Records excerpted from a collection:

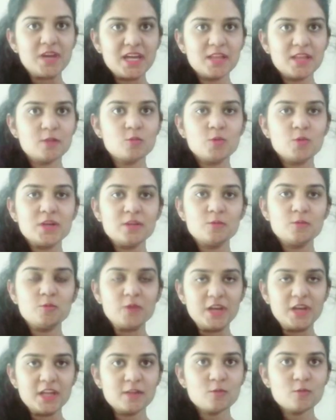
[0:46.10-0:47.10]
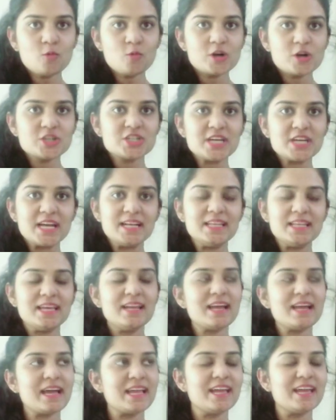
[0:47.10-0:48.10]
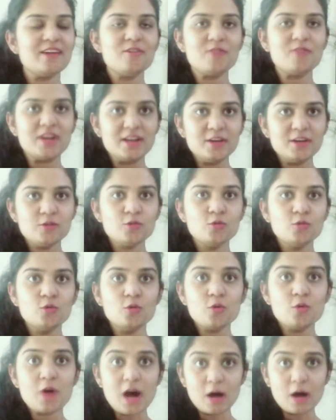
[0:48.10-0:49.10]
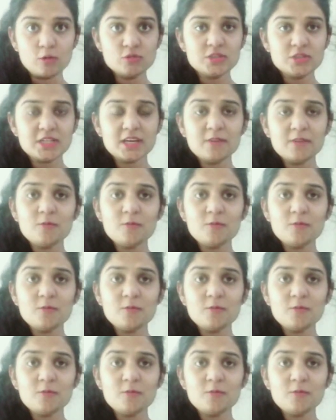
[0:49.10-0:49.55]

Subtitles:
With face wash, and then I get ready to go out.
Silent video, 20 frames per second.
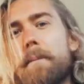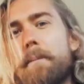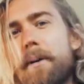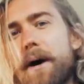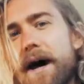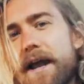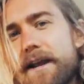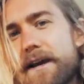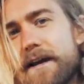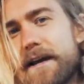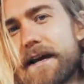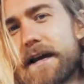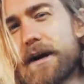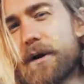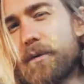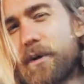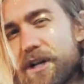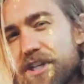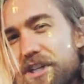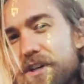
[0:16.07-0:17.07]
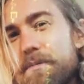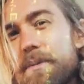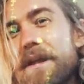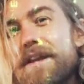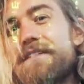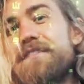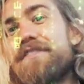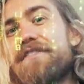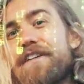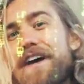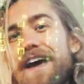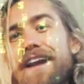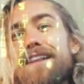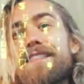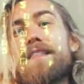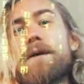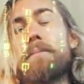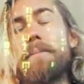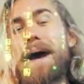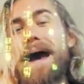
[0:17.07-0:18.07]
but what you've been fed
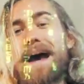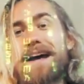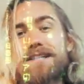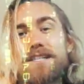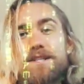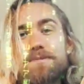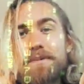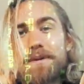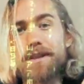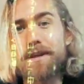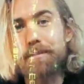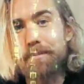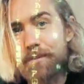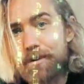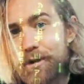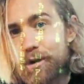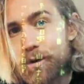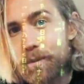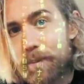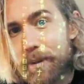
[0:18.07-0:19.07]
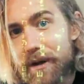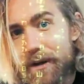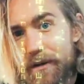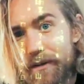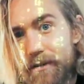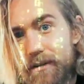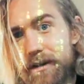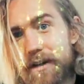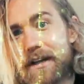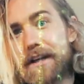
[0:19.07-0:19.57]
in the past has been the blue pill.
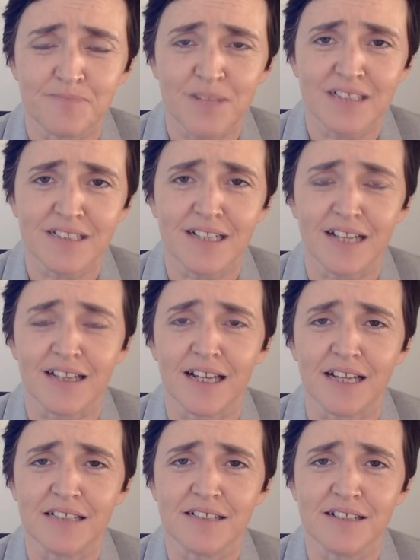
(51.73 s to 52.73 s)
Let's get
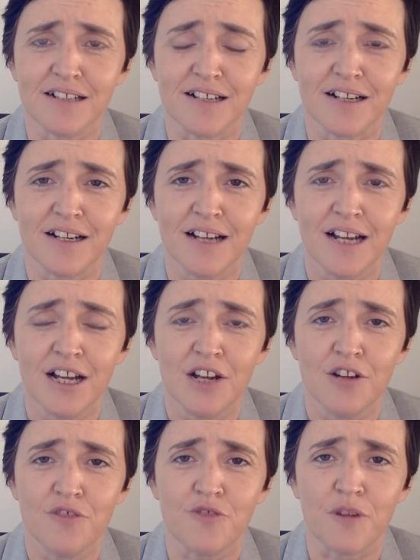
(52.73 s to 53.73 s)
that clear
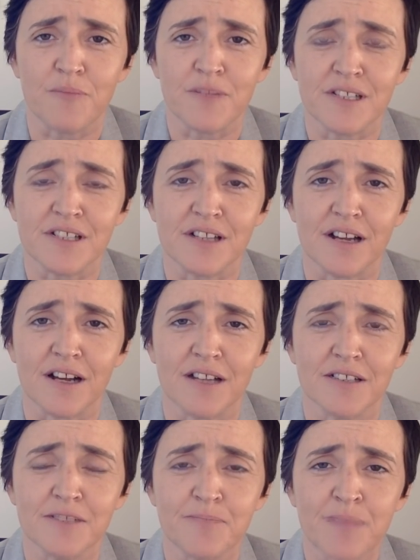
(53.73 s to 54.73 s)
from the
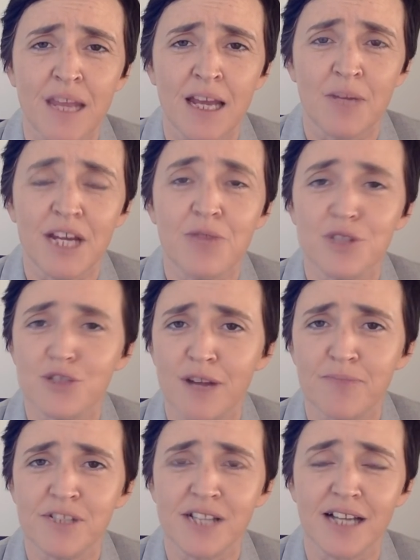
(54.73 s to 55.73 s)
start. But he was
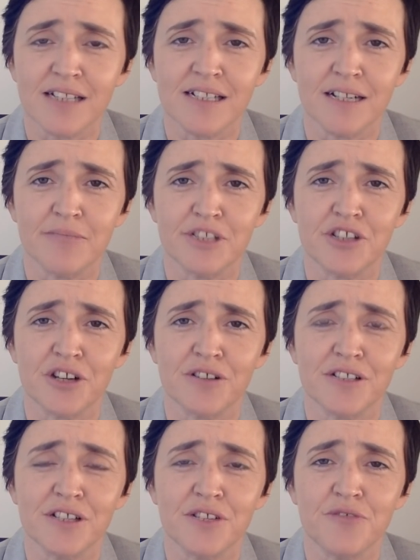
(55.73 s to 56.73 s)
representing a
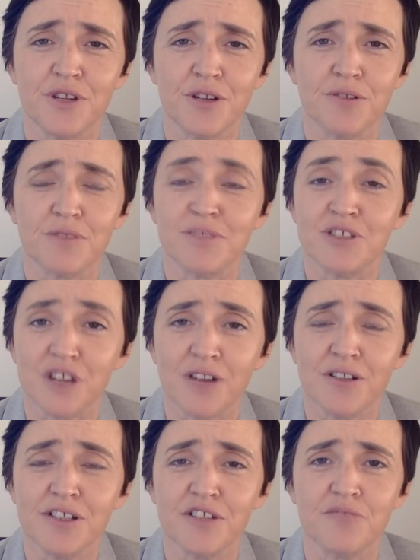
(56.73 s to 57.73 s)
majority view. The
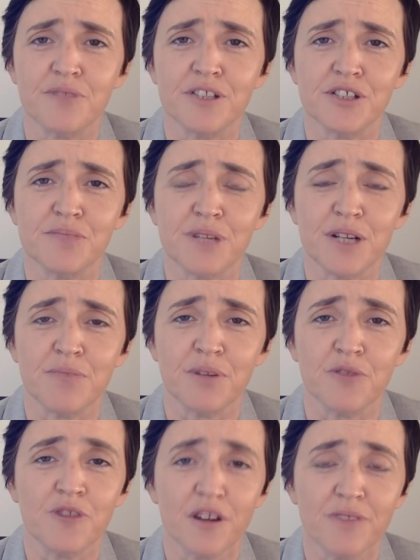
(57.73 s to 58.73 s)
majority of British
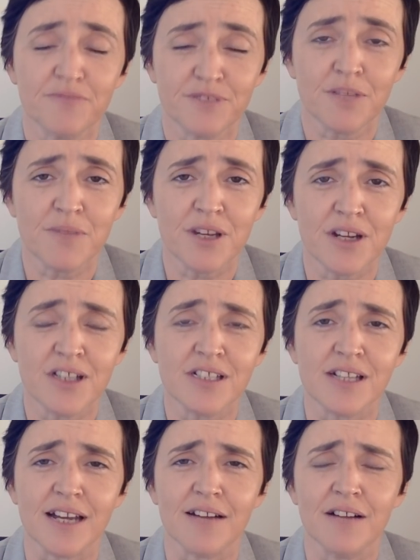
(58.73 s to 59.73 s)
people, for some years
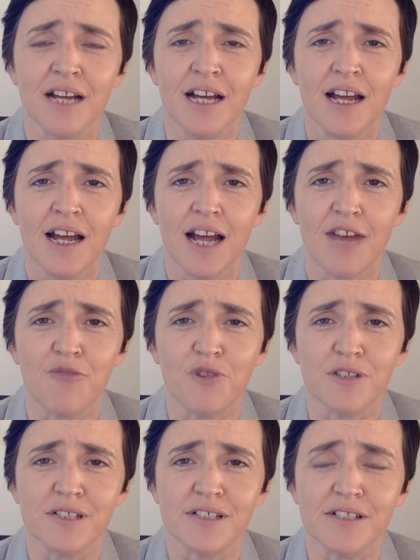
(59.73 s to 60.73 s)
now, have
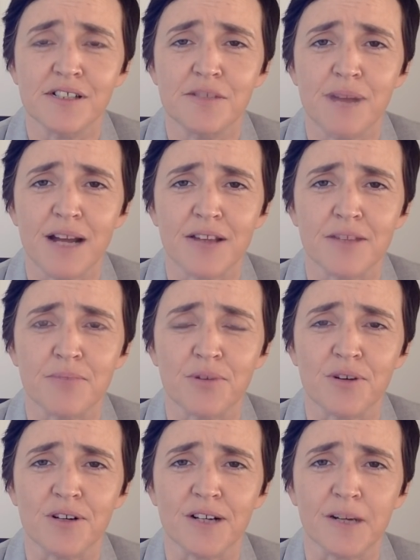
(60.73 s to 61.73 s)
wanted to ban the
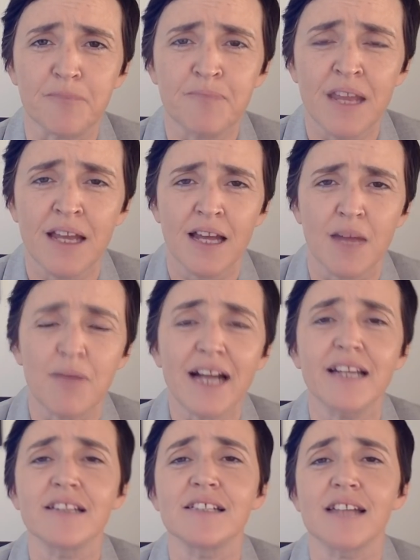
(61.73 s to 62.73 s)
burqa. And
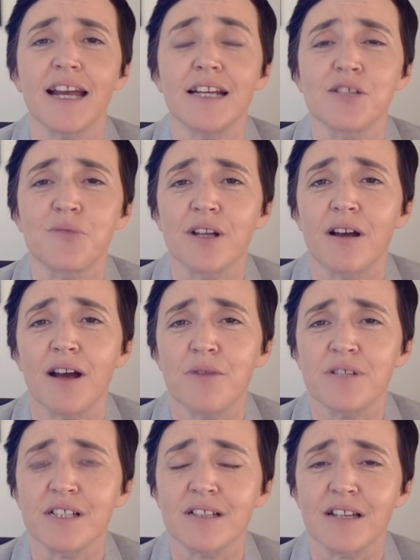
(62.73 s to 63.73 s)
back in the days when I
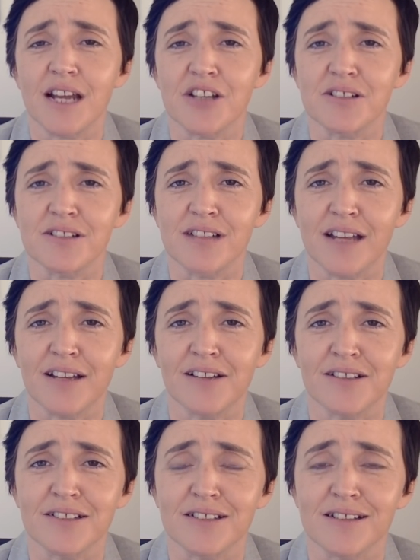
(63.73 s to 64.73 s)
was in the National
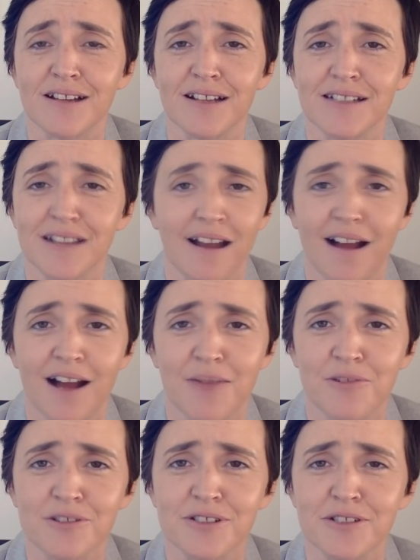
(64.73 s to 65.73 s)
Secular Society, I
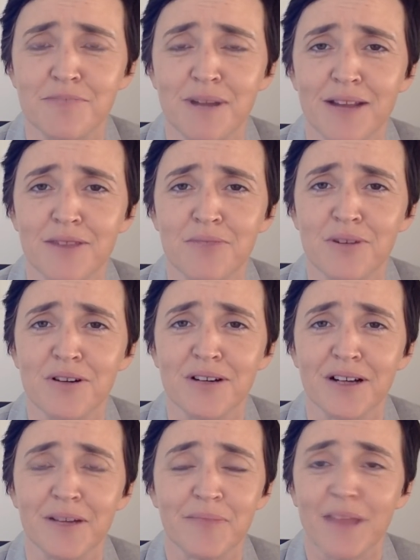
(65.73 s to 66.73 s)
wanted to ban the
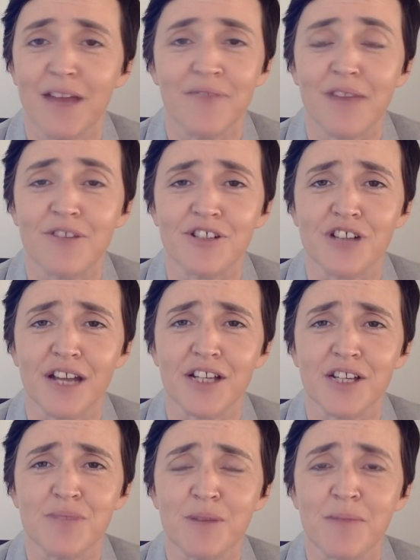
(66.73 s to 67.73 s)
burqa. I've never
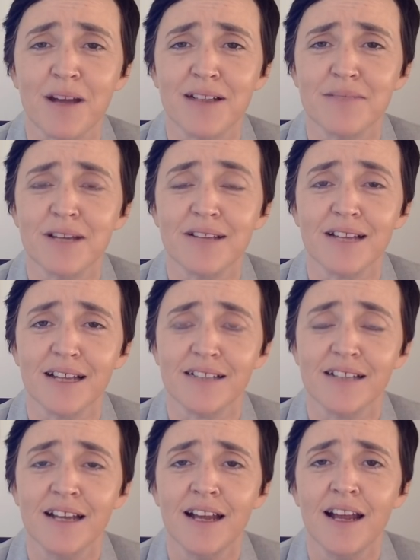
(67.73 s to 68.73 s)
changed my mind about that,
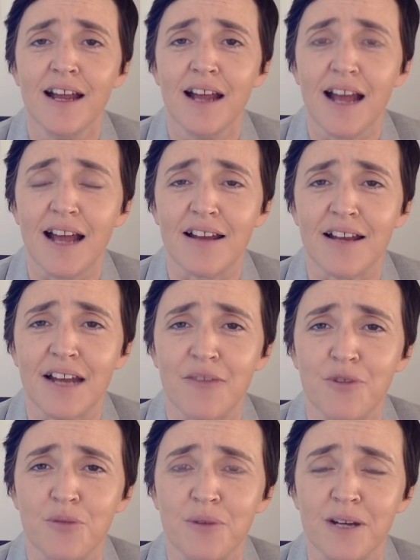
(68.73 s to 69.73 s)
and I
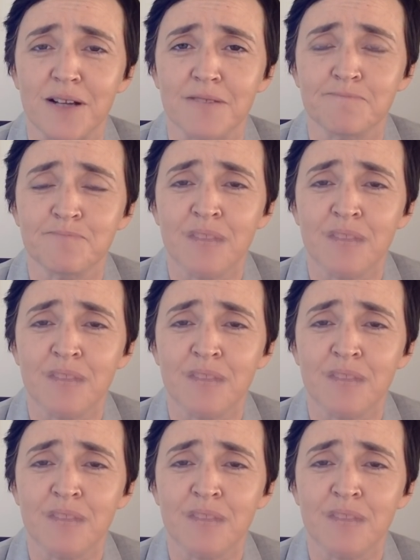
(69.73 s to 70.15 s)
never will.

-- Task prompt --
A verbatim transcript of the entries above is required, with the pictures left out.

-- Answer --
[0:46.10-0:47.10]
[0:47.10-0:48.10]
[0:48.10-0:49.10]
[0:49.10-0:49.55]

Subtitles:
With face wash, and then I get ready to go out.
Silent video, 20 frames per second.
[0:16.07-0:17.07]
[0:17.07-0:18.07]
but what you've been fed
[0:18.07-0:19.07]
[0:19.07-0:19.57]
in the past has been the blue pill.
(51.73 s to 52.73 s)
Let's get
(52.73 s to 53.73 s)
that clear
(53.73 s to 54.73 s)
from the
(54.73 s to 55.73 s)
start. But he was
(55.73 s to 56.73 s)
representing a
(56.73 s to 57.73 s)
majority view. The
(57.73 s to 58.73 s)
majority of British
(58.73 s to 59.73 s)
people, for some years
(59.73 s to 60.73 s)
now, have
(60.73 s to 61.73 s)
wanted to ban the
(61.73 s to 62.73 s)
burqa. And
(62.73 s to 63.73 s)
back in the days when I
(63.73 s to 64.73 s)
was in the National
(64.73 s to 65.73 s)
Secular Society, I
(65.73 s to 66.73 s)
wanted to ban the
(66.73 s to 67.73 s)
burqa. I've never
(67.73 s to 68.73 s)
changed my mind about that,
(68.73 s to 69.73 s)
and I
(69.73 s to 70.15 s)
never will.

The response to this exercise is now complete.